Faithless and loveless

“When a man cheats, he has made a mistake. When a woman cheats, she has sinned,” Haniya tells Mehwish – mistakes are redeemable, sins are not. Once a woman has sinned, she is no longer a woman. Perhaps God can forgive her, but society will not. She cannot die – despite Mehwish’s attempted suicide – for death would be release. Herein lies the root cause of feminist contention with Qamar, he has portrayed love as discriminatory. Love is political, governed by gendered and societal norms. One can truly appreciate the depths of Qamar’s misogyny, by his idea of love – love sees and allows a gender imbalance; love is not blind. Danish admits that his love is possessive. Shehwar goes from madly desiring Mehwish to regarding her as the scum of the earth. Even the man who starts it all lays the blame on the woman he relentlessly pursues.
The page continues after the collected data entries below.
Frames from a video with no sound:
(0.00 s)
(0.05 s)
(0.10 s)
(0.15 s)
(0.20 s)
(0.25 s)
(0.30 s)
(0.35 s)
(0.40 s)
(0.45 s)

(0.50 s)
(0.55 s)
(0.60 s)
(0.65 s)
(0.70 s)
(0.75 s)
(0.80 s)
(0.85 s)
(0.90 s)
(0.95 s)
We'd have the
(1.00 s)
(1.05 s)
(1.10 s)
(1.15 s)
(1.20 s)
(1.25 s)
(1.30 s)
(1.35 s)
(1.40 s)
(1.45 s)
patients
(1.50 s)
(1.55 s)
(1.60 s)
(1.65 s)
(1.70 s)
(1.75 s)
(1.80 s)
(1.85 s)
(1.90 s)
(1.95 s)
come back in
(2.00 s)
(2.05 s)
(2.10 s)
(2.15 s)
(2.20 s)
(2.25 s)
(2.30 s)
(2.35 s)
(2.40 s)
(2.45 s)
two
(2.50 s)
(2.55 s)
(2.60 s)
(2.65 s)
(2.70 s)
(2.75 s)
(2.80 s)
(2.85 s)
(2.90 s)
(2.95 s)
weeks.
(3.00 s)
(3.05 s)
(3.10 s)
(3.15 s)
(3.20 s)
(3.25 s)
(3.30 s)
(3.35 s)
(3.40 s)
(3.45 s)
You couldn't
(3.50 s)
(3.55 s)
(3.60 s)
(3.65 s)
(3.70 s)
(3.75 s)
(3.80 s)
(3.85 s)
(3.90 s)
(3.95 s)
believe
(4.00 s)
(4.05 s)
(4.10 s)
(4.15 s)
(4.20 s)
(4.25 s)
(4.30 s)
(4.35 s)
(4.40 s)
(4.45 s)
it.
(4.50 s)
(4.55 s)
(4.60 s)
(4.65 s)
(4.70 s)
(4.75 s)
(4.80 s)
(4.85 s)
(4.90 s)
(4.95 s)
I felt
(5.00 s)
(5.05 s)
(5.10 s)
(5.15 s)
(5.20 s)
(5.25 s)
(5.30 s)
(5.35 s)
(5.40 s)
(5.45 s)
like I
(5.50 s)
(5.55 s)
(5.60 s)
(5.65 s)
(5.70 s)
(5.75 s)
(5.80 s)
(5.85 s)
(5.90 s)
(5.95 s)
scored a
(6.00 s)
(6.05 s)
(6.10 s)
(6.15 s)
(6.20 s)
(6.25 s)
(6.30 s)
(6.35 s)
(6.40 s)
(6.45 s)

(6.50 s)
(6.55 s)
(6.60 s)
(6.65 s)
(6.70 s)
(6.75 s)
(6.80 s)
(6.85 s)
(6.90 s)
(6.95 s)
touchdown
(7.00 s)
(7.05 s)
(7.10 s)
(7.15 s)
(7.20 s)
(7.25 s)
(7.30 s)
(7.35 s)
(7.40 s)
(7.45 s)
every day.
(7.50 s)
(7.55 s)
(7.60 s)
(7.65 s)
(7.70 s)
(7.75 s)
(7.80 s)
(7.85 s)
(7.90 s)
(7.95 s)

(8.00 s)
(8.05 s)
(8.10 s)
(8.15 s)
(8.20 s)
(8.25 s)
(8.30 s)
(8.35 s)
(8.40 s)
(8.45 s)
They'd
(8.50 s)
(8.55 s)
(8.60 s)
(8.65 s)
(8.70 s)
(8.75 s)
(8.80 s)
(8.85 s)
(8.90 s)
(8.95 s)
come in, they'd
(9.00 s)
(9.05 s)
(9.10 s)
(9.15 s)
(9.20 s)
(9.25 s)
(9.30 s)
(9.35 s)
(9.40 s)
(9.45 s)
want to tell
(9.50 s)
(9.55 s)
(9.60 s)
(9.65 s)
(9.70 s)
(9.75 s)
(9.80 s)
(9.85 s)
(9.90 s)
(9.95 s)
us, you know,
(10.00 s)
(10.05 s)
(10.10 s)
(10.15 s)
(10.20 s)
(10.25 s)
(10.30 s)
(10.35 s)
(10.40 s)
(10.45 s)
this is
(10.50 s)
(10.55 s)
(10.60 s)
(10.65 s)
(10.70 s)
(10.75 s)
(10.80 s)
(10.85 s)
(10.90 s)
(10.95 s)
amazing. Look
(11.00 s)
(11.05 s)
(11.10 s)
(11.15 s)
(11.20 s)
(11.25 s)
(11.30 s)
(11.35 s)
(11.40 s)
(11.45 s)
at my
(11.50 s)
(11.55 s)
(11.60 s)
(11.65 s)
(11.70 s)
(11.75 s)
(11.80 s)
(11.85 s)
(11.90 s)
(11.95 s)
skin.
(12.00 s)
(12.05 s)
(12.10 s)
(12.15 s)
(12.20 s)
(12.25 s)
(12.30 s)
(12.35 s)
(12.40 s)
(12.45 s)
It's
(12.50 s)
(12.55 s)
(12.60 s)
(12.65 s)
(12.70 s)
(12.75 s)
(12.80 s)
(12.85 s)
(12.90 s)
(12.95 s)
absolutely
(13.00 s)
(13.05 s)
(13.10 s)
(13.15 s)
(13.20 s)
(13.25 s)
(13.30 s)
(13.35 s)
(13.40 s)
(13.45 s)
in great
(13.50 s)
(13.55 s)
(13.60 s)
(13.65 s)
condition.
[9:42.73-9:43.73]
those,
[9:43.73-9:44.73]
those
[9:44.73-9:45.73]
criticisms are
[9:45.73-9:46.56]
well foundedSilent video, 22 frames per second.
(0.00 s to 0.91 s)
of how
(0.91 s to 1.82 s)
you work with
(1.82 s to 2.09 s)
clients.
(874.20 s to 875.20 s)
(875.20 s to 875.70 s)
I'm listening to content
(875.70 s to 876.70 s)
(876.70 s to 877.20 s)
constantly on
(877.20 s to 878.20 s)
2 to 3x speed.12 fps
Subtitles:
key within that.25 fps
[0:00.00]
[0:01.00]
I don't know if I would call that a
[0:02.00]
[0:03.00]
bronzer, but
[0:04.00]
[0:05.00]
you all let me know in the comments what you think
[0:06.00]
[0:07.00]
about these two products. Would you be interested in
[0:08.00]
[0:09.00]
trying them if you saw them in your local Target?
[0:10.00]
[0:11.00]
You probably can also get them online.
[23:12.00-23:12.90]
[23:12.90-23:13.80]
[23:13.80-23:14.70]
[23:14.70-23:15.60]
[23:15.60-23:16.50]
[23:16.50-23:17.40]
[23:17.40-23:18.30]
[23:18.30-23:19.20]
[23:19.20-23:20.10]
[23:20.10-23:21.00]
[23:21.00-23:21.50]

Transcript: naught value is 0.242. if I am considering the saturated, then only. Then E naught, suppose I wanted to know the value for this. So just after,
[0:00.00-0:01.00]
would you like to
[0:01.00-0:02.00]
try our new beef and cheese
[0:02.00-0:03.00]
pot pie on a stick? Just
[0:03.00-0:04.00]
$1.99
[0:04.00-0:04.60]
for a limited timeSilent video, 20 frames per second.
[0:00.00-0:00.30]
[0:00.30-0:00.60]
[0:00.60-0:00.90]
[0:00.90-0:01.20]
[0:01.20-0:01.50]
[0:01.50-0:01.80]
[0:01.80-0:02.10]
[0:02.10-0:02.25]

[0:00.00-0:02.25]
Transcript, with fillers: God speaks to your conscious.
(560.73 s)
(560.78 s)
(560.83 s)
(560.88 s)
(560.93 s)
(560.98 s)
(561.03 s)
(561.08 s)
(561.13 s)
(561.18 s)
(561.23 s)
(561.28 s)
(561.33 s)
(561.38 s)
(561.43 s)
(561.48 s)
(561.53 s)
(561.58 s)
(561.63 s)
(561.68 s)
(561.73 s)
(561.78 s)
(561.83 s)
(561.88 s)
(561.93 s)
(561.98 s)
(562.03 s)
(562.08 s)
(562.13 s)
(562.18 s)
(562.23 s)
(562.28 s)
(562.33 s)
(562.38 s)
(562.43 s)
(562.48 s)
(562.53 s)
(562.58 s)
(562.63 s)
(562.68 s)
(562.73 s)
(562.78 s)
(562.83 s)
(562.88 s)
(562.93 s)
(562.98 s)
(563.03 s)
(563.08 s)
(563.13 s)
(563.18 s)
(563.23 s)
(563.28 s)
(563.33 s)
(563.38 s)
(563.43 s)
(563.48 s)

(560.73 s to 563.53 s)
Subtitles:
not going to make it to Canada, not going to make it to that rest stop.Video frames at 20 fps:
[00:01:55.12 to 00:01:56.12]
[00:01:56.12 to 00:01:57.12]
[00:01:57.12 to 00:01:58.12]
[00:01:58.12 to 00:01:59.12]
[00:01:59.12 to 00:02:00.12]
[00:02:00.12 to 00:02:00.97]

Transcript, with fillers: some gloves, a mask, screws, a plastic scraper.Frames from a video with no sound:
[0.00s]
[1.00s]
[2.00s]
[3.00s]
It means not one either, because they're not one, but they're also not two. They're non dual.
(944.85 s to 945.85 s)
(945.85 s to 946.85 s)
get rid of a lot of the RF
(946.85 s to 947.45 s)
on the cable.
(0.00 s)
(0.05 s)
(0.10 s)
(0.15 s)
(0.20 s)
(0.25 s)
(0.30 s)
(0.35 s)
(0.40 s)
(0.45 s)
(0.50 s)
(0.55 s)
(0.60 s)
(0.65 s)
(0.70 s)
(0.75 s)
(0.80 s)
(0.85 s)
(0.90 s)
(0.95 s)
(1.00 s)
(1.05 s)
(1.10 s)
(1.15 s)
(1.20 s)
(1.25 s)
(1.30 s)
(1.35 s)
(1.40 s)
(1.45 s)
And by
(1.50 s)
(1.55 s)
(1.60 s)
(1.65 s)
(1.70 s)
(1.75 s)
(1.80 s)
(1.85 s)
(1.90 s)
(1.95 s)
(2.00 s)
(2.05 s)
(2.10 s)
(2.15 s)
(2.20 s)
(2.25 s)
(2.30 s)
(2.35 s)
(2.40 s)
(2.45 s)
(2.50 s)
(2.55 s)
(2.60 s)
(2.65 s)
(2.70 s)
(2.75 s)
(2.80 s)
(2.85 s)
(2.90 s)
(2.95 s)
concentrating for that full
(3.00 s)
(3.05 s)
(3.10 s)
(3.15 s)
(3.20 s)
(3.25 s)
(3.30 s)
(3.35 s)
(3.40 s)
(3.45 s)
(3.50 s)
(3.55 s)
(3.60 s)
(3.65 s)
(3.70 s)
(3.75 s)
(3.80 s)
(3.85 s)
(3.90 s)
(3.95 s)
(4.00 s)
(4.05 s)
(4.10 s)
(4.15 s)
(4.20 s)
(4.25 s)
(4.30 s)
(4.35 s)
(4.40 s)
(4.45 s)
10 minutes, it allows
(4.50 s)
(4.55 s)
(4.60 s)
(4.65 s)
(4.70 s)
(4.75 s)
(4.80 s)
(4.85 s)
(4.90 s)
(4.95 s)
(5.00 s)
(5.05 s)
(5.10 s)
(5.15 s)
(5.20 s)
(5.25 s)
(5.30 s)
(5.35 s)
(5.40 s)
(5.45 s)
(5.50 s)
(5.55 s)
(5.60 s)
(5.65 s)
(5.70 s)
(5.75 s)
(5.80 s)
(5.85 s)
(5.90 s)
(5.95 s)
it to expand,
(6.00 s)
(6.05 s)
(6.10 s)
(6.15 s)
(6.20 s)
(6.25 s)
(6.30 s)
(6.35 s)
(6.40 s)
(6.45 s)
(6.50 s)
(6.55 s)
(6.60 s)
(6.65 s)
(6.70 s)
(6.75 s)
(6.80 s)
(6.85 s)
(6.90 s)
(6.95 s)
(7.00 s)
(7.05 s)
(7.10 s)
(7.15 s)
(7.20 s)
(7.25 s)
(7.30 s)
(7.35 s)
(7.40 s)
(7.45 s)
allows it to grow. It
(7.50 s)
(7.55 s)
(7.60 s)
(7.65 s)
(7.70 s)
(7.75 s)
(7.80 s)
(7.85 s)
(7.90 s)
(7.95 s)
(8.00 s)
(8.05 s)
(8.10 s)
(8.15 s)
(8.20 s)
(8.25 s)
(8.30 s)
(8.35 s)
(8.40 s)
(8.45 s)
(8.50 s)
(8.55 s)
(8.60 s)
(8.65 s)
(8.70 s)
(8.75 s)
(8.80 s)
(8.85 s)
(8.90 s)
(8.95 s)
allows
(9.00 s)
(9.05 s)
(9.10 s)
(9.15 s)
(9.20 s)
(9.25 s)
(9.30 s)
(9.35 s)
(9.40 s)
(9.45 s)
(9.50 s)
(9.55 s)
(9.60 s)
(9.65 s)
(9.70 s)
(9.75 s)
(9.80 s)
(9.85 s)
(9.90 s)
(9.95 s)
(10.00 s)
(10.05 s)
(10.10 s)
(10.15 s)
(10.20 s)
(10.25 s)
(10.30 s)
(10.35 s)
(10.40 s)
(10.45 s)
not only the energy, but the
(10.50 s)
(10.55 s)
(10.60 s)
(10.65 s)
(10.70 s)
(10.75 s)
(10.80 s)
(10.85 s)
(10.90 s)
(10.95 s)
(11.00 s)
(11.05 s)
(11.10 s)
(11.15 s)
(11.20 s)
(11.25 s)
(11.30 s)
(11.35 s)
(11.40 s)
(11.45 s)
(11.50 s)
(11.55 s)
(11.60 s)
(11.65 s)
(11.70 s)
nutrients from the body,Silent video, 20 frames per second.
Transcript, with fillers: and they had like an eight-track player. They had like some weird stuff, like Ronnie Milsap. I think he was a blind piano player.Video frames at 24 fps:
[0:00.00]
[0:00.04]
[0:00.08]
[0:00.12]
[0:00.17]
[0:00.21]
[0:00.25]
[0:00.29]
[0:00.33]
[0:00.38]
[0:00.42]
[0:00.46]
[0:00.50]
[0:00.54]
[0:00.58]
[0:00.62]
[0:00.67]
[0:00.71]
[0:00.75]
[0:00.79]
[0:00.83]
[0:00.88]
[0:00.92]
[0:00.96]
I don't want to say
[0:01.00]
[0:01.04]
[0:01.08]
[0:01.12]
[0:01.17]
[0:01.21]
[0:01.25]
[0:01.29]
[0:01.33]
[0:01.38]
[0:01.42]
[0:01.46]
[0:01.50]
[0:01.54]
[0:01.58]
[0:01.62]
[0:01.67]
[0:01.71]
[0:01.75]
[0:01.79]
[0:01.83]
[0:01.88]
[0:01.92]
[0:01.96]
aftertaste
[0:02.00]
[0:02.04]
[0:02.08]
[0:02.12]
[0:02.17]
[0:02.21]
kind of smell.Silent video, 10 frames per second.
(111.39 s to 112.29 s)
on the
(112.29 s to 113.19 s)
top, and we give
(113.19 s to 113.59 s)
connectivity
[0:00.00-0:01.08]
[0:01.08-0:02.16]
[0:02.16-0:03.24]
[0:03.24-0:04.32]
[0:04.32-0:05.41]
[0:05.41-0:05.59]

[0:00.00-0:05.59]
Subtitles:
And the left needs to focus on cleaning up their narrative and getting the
The last scene, showing Danish dying from a broken heart at Mehwish’s doorstep is laying out how infidelity is synonymous with murder. The apartment, in which they got married, raised their child, where Mehwish left and betrayed him, is where she returns. When Danish has a heart attack, he refuses to permit Mehwish to touch him, punishing her with all he has left – his last few breaths.

In killing Danish, the writer has tried to immortalise him as the ultimate martyr. Mehwish on the other hand, is now a single-mother, whose punishment is to spend the rest of her life with blood and responsibility on her hands.

By allowing men to justify their behaviour through wayward desires as essential to masculinity, women are being asked to bear unequal emotional labour in a relationship. For only a man has the right to betray, a woman can only sin.

Love, loving and being loved are the essence of being human. To construct it as that which does not grant a woman the same forgiveness as her partner in transgression, is to say that in love’s verdict and kindness there is injustice. Forgive me, but I cannot rationally believe that love is as msyogonistic as Khalil-ur-Rehman Qamar makes it out to be.